Москва — это штаб и центр боя. Сейчас в Москве идет подготовка к XVII партконференции. Телеграф передает сводки областных комитетов партии, ответы райкомов на запросы ЦК. В научно-исследовательских институтах сотни людей разрабатывают материалы к докладам. Ночью в кабинете утомленного наркома звонит телефон: «С вами будет говорить тов. Сталин». Нарком ждет у трубки. Сталин осведомляется у него относительно двух цифр в докладе наркома, которые показались ему сомнительными. Тысячи голов мобилизованы, и из сырого материала сводок, научных докладов формируются первые итоги четырехлетних боев.
И как из внешнего хаоса строительства вырастают под руководством штаба партии твердые контуры социализма, так из всей этой кажущейся не связанной работы не знающих друг друга сотен людей штаб партии выводит ясные и точные указания.

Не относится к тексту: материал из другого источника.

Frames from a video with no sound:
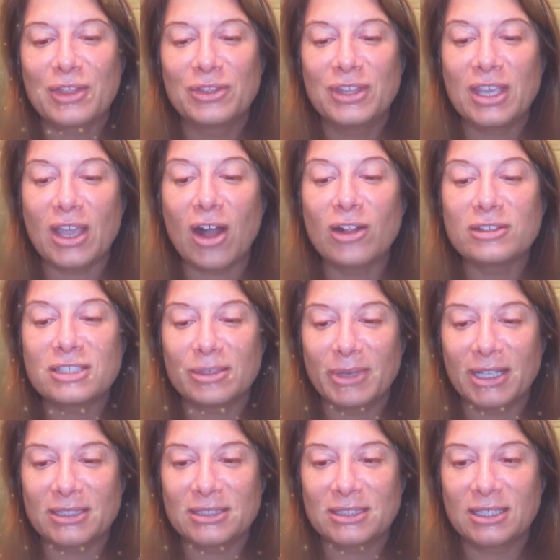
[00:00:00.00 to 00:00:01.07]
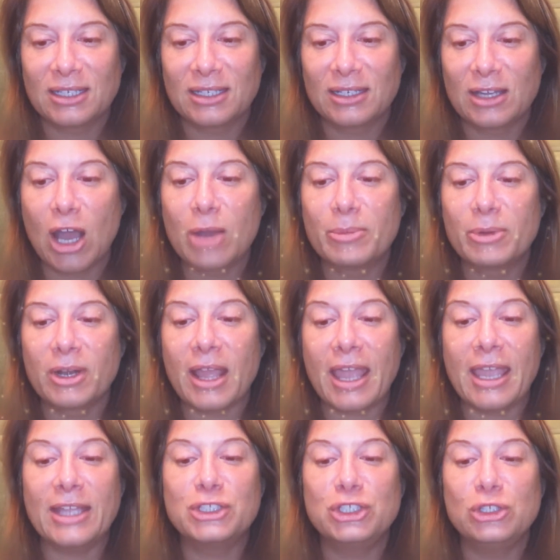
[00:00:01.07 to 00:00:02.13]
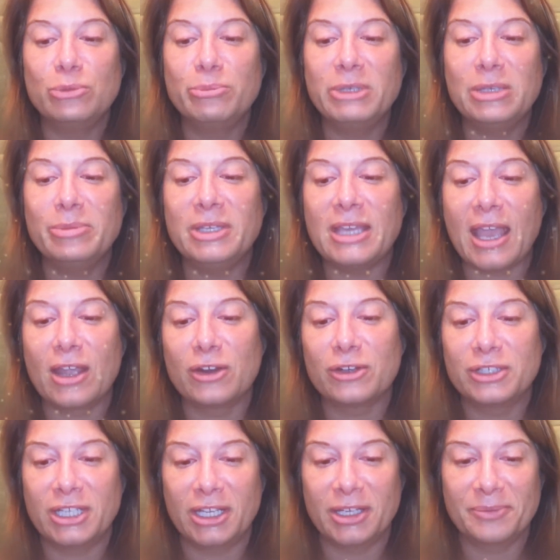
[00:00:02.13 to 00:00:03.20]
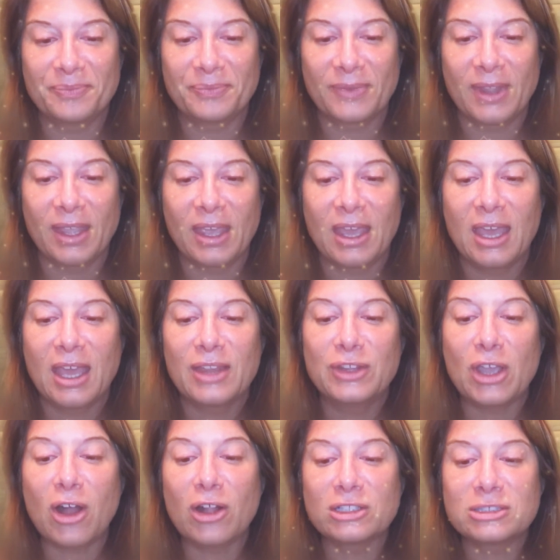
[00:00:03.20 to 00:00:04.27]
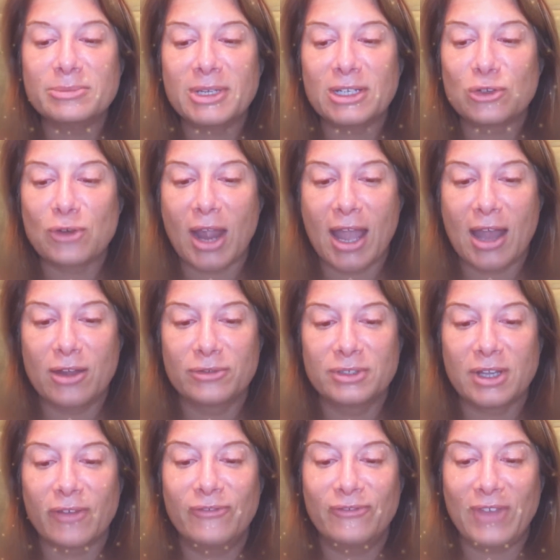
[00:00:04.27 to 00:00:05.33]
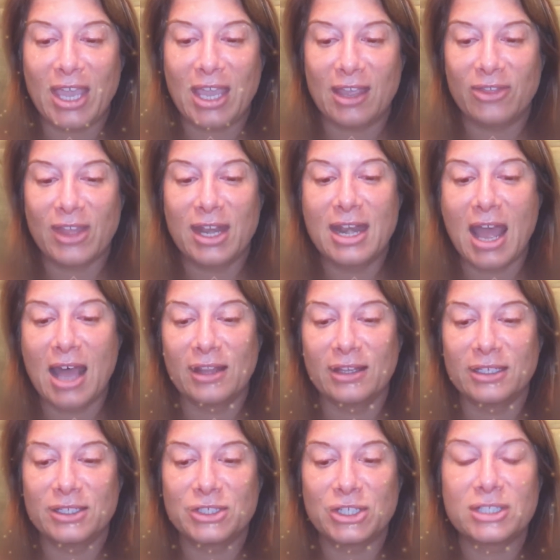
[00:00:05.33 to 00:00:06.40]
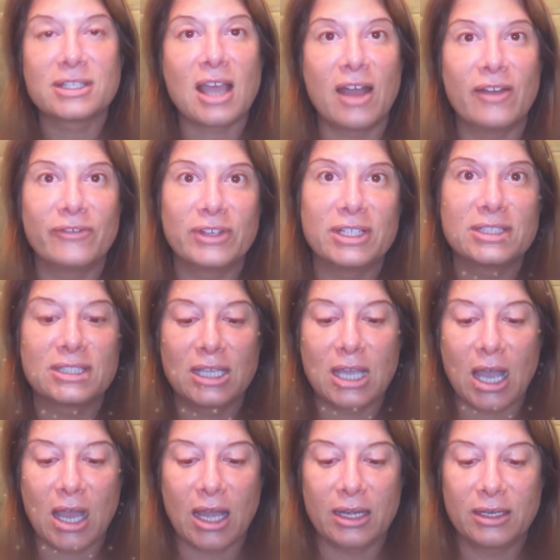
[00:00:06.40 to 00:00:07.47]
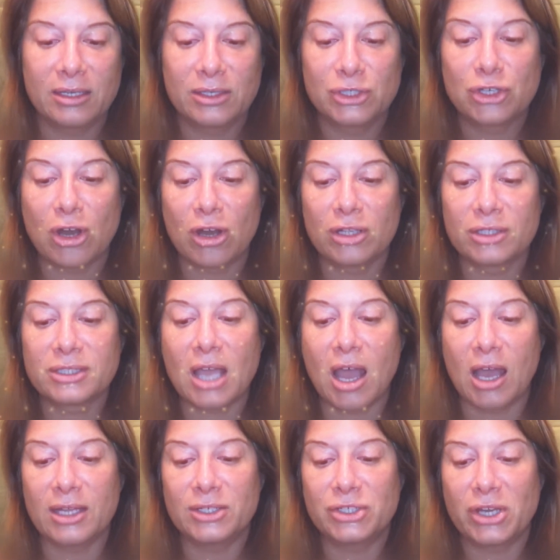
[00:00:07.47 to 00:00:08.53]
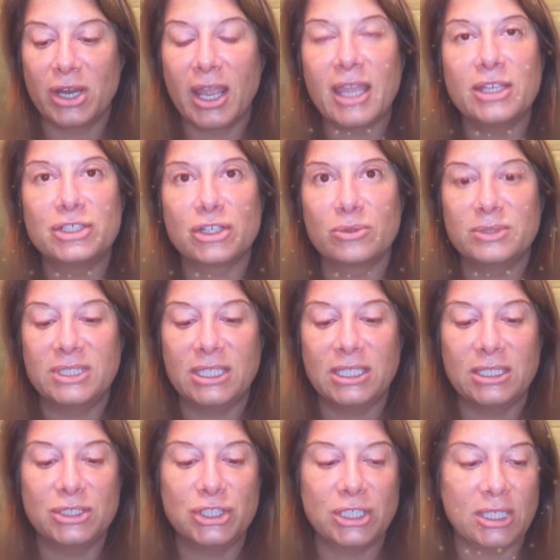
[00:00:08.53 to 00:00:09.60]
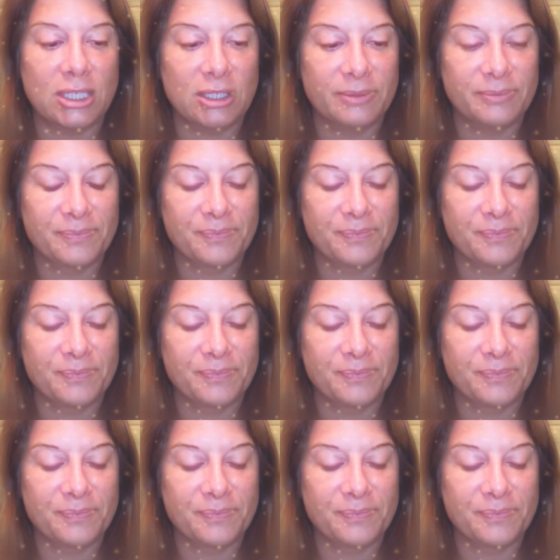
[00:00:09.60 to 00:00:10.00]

The ultimate Hubbard, H-U-B-B-A-R-D. The ultimate ground of faith and knowledge is confidence in God. Charles Hodge, H-O-D-G-E.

Рождается боевой приказ второй пятилетки, который определит и судьбы наших героев. Вторая пятилетка — пятилетка построения бесклассового общества. Это не значит затухание классовой борьбы. Классовая борьба будет еще обостряться в отдельных районах, на отдельных участках великой стройки, но в этом обострении должна быть решена новая великая задача, частью которой является задача Беломорстроя. Выкорчевывать пережитки капитализма не только из экономики, но из сознания людей. Скоро Постышев переведет этот генеральный план второй пятилетки на язык задач советской исправительно-трудовой политики. Скоро услышат новые слова о переделке, о перевоспитании вчерашнего классового врага. Это кажется почти невозможным, но это будет — так решили большевики, так решила партия. Москва — штаб.

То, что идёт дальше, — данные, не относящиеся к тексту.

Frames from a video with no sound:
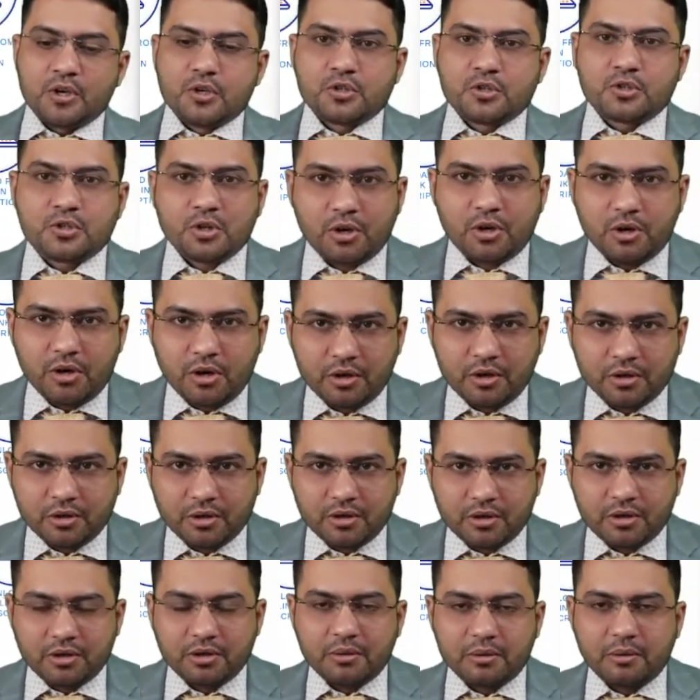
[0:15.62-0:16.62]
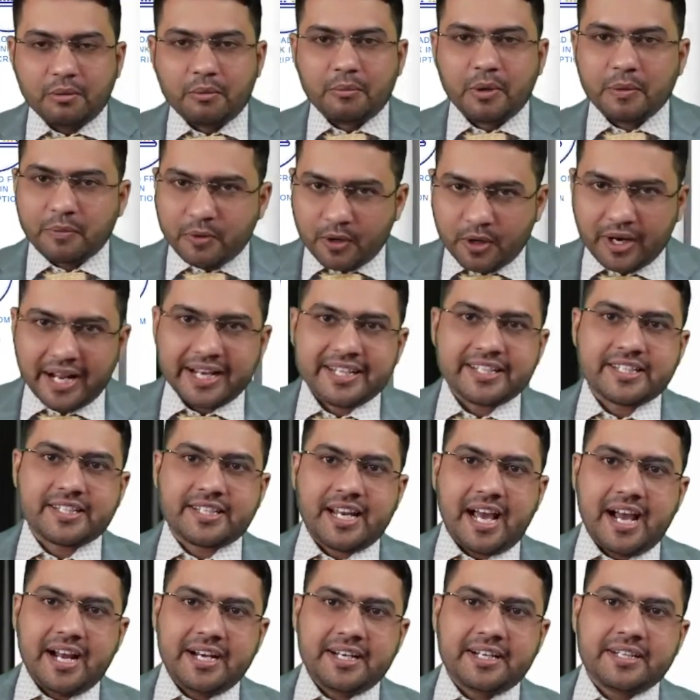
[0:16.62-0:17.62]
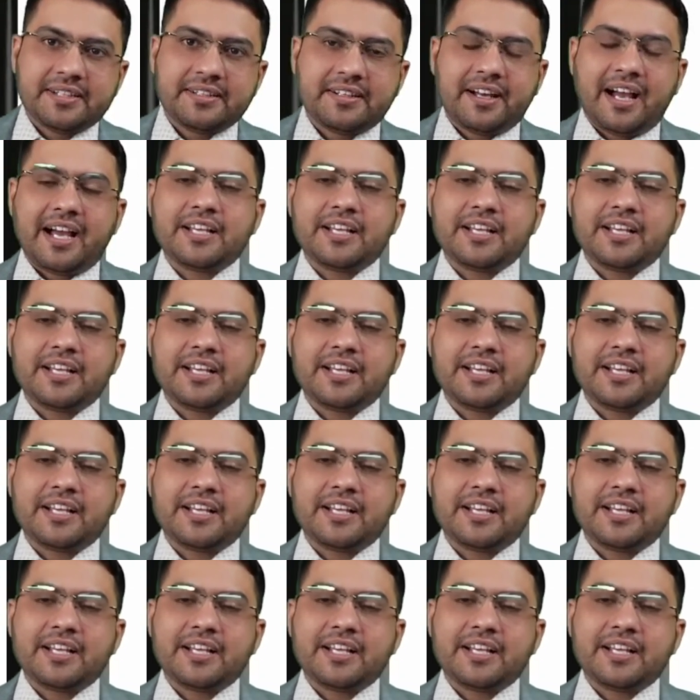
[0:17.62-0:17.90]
So before I start,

Но Москва — это часть страны, и все, что характерно для страны, вы найдете и здесь. Изменяется внешность Москвы.
На пустыре у Сукина болота день и ночь возводятся огромные корпуса… Здесь вскоре будет госзавод шарикоподшипников им. Кагановича.
Перестраивается и увеличивается во много раз АМО. Возводится Станкострой. На Пушкинской площади вывешено объявление: «Привет электрозаводам, выполнившим пятилетку в два с половиной года».
Разобран храм Христа. Из взорванных стен торчат железные балки. Освобождается место для будущего Дворца сонетов. Во всех районах можно увидеть новые дома — ящичной железобетонной архитектуры 1931 года. Среди них есть уродливые, есть очень красивые. В них идет напряженная жизнь, с ночными дежурствами, телефонными звонками и окнами, светящимися до утра.
Москва работает, Москва занята подготовкой к партконференции и мало обращает внимания на другой «съезд», происходящий в это самое время.
Вот с вокзала идет группа крестьян с угрюмыми и насмешливыми лицами, в сибирских шубах, неся пилы, обернутые войлоком. По дороге они не прочь выпросить милостыню. Они расспрашивают прохожих, как пройти на завод. Они называют завод. «Родня у меня там», говорит один из них.
На окраинах Москвы воздвигались новые здания для рабочих
На вокзалах и в подворотнях Москвы встречаются люди из разных республик. Они рассказывают: «А у нас…» (и прибавляют матерное словцо). Это беглые кулаки. Часто они проникают на заводы. И вот в сломавшемся станке рабочий находит подброшенный болт.
Москва!
Вы идете по ее улицам, перед вами Пресня. Пролетарский район, асфальтовые кольца бульваров. Таганка, вы шагаете по холмам, с холма на холм, с улицы на улицу — все это чрезвычайно почтенно и древне, достойно всяческого уважения. И вы остановились перед Большим театром, вы видите его колонны, его медногривых коней и не видите их. И театр выскочил из вашей головы, и певцы, и танцоры, и художники. Перед вами встала величайшая страна, величайшей мощи страна, которая говорит здесь устами своих лучших сынов.